PROVIDED DATA below:

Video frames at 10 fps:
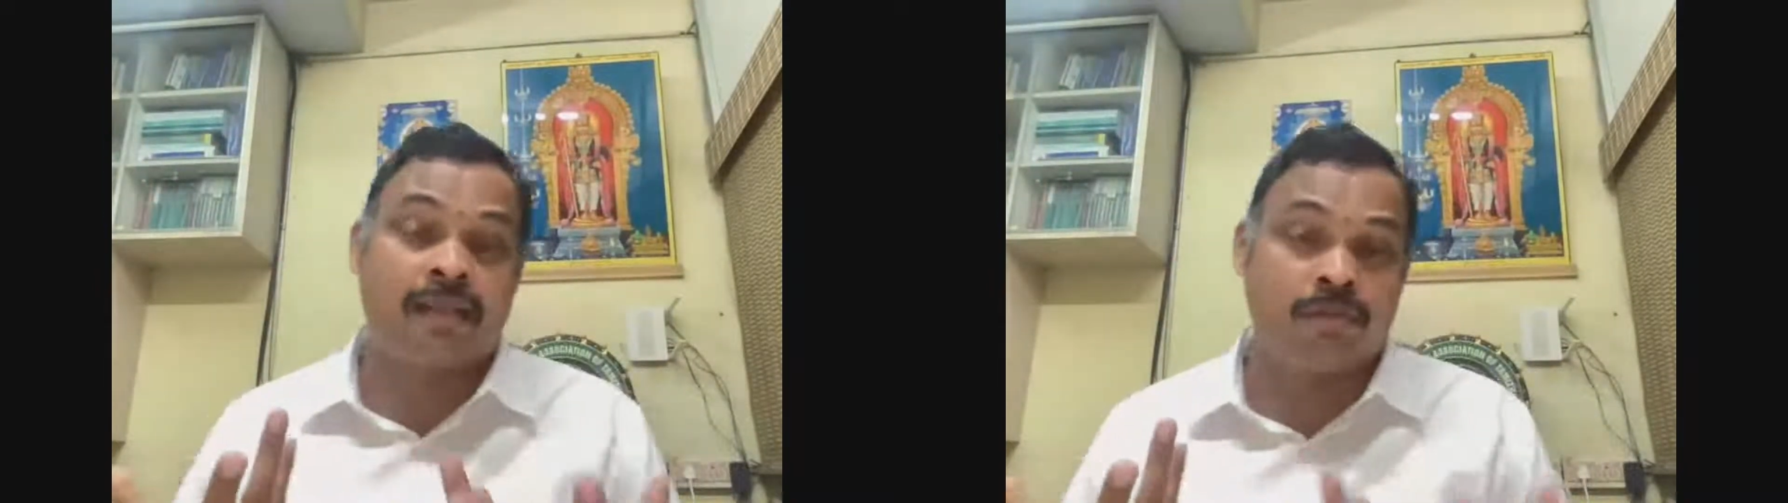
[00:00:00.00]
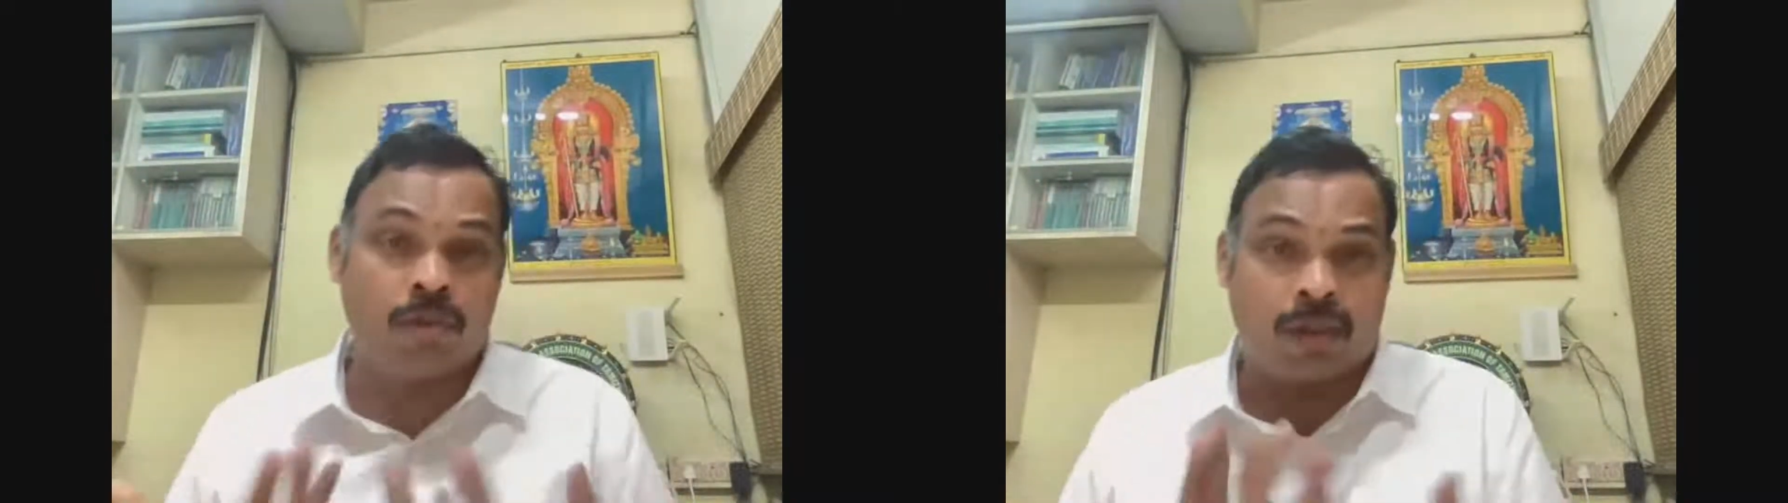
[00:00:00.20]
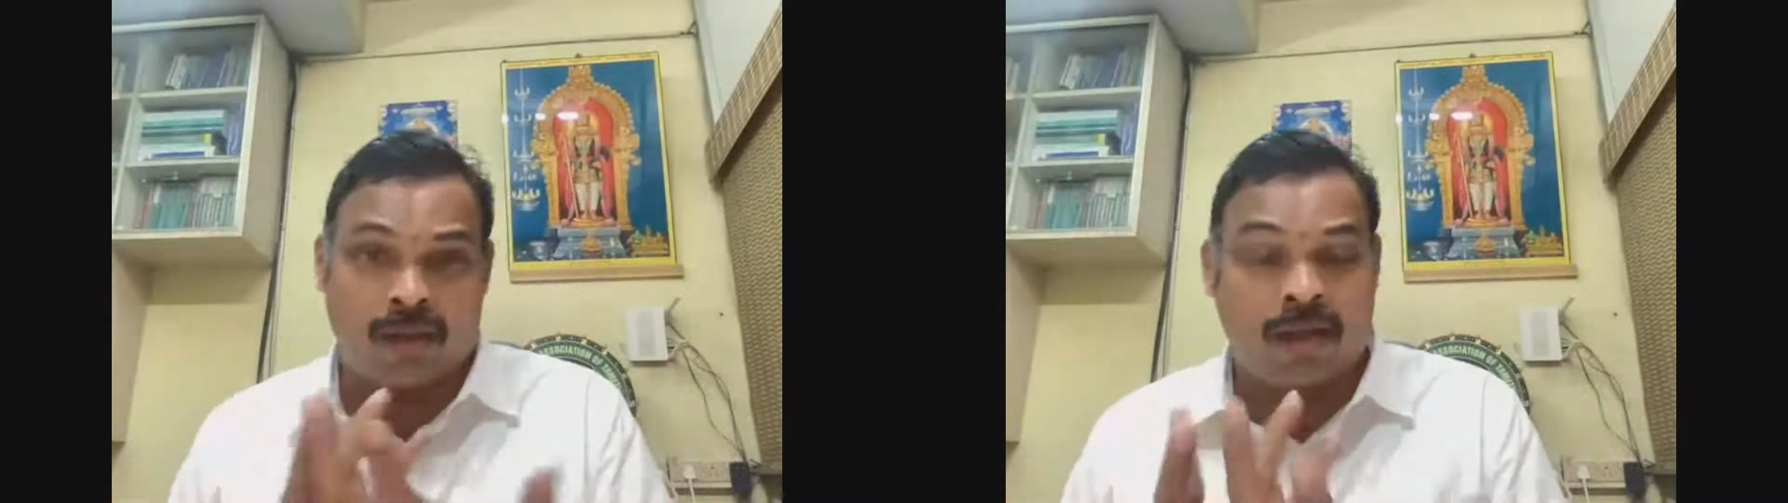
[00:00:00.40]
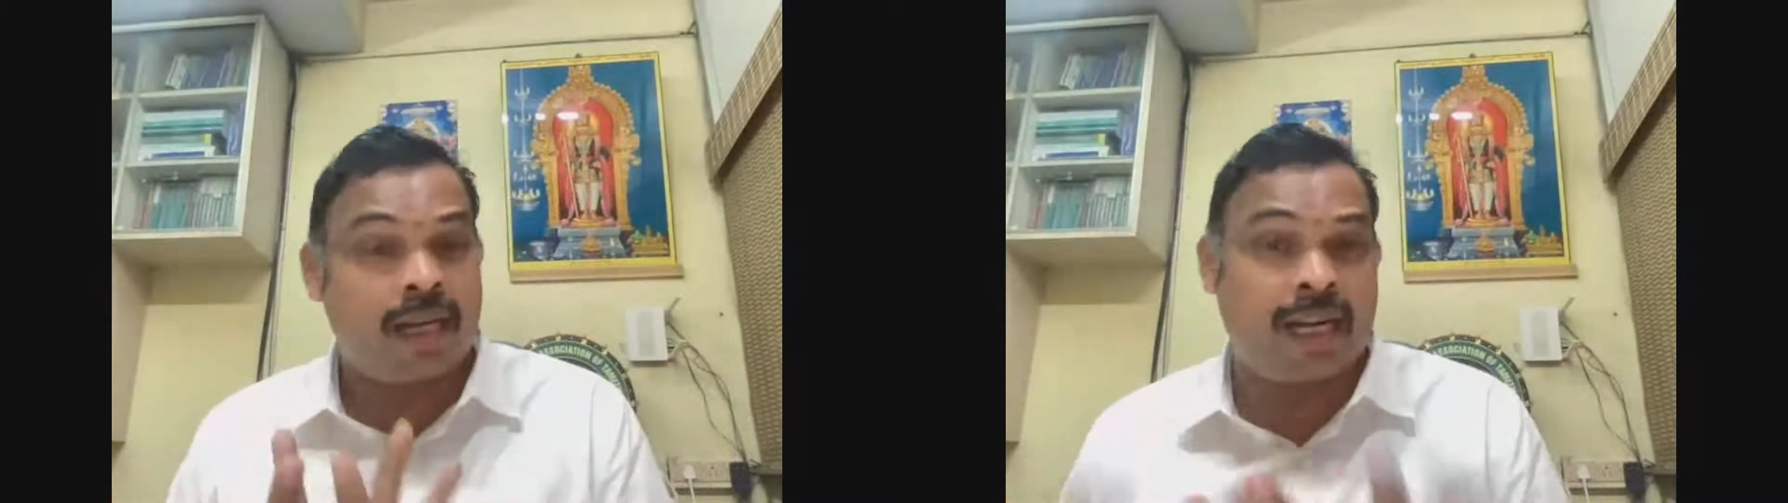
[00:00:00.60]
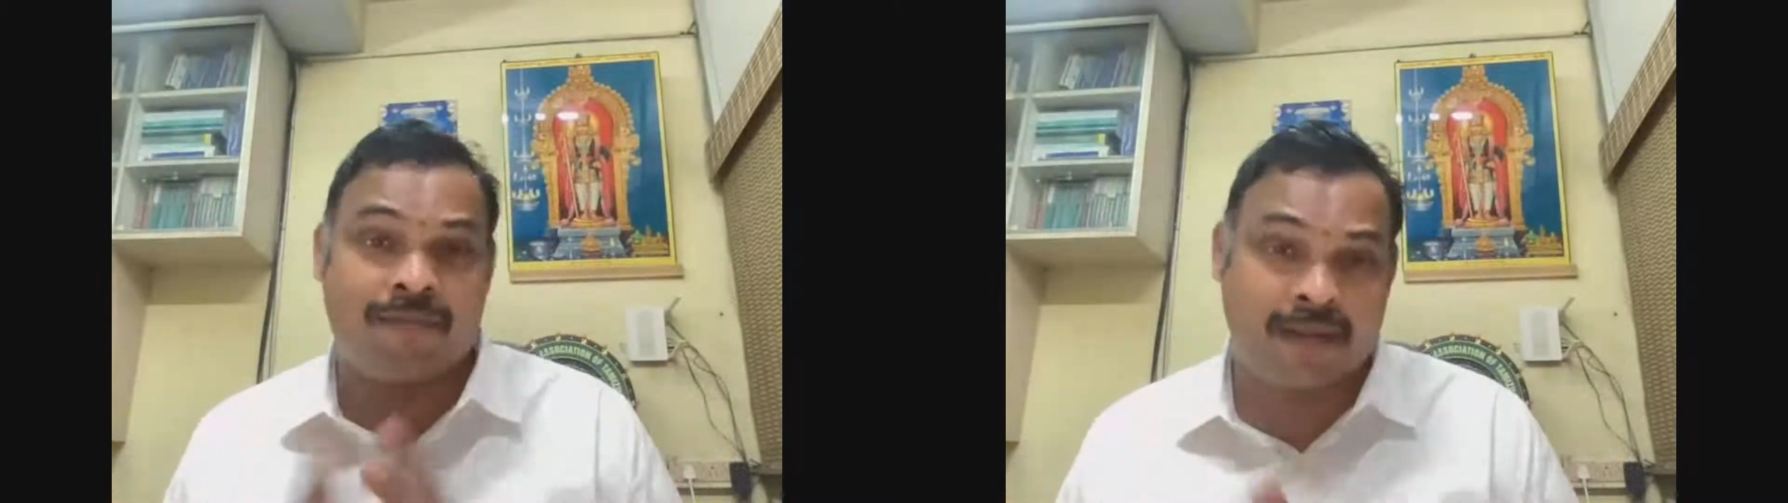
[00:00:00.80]
you are not an
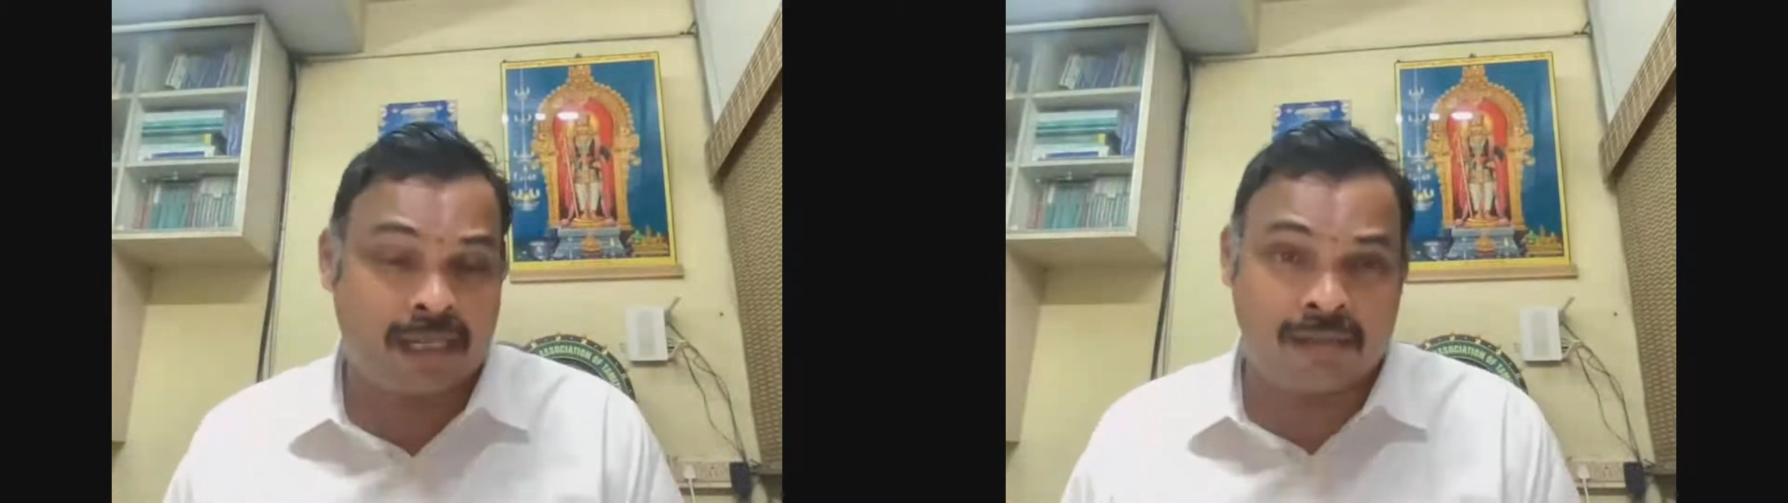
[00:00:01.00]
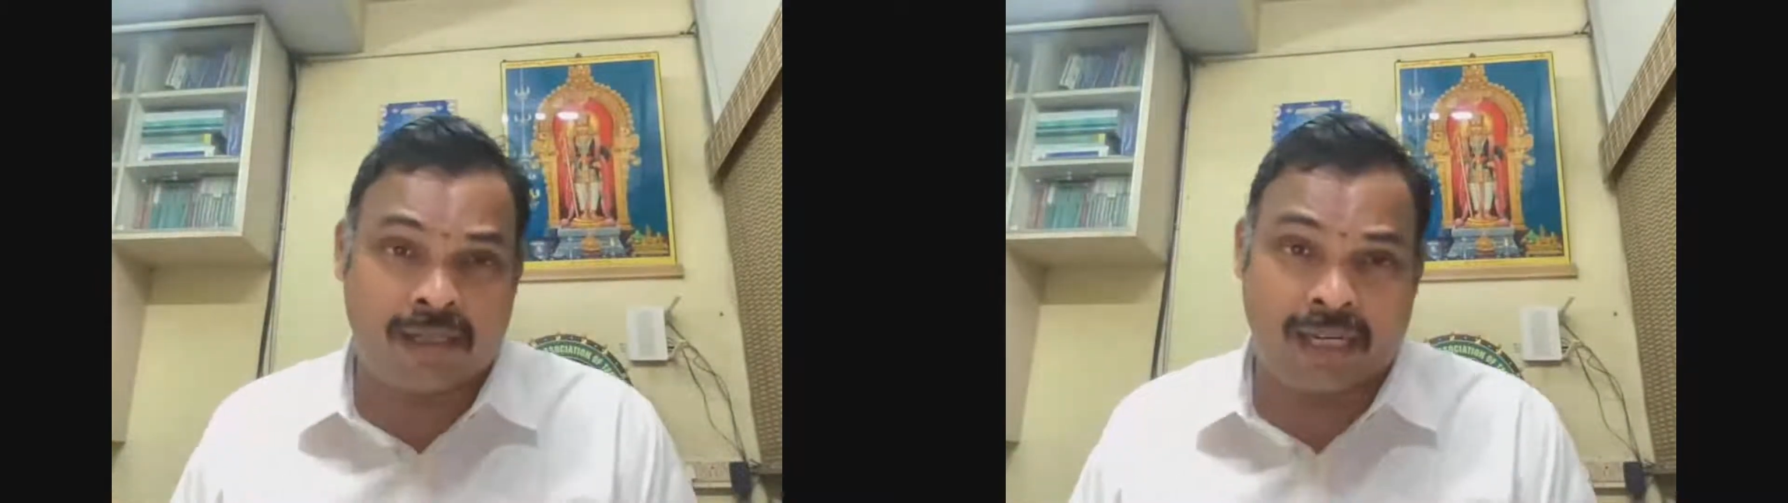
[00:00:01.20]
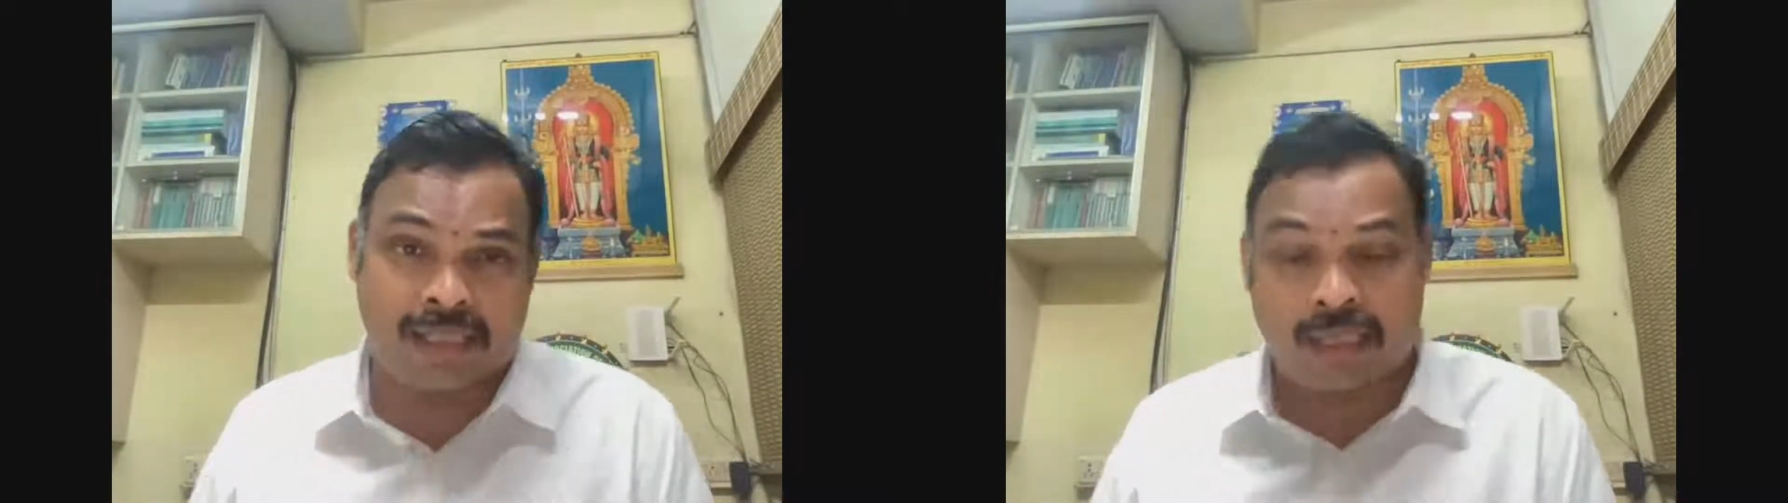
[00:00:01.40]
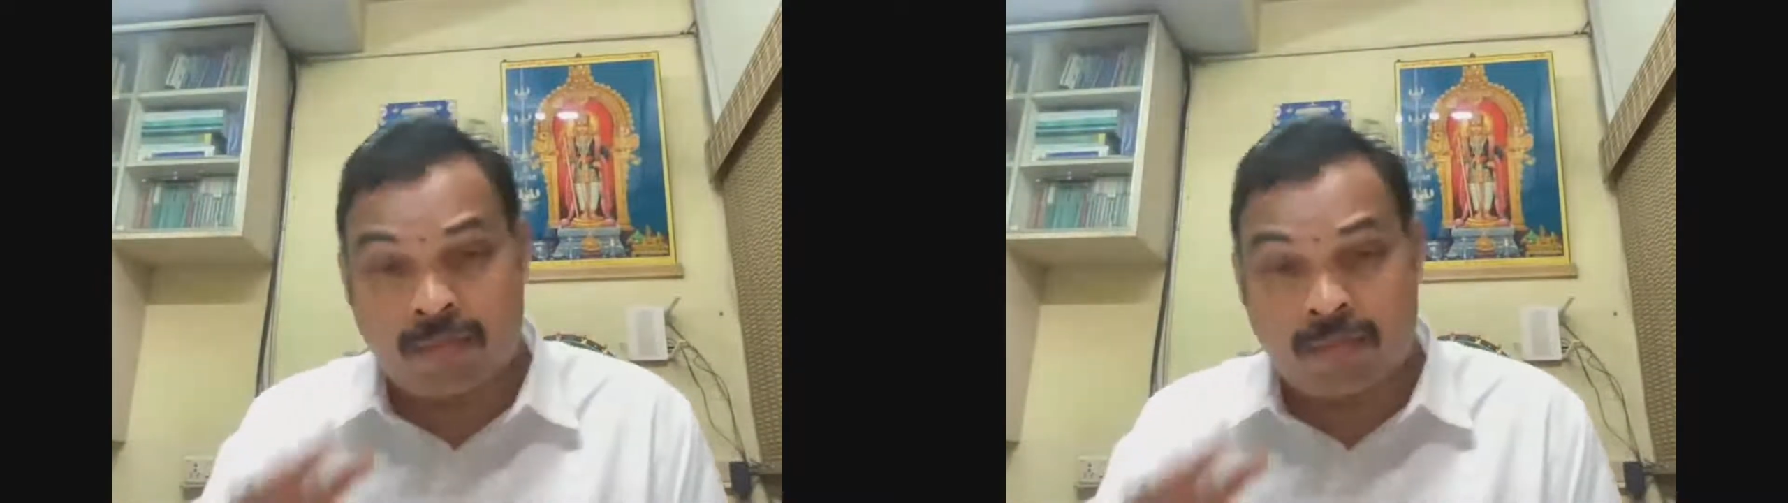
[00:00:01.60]
effective teacher.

End of PROVIDED DATA.

Please transcribe every record above exactly as written, leaving out the pictures.

Video frames at 10 fps:
[00:00:00.00]
[00:00:00.20]
[00:00:00.40]
[00:00:00.60]
[00:00:00.80]
you are not an
[00:00:01.00]
[00:00:01.20]
[00:00:01.40]
[00:00:01.60]
effective teacher.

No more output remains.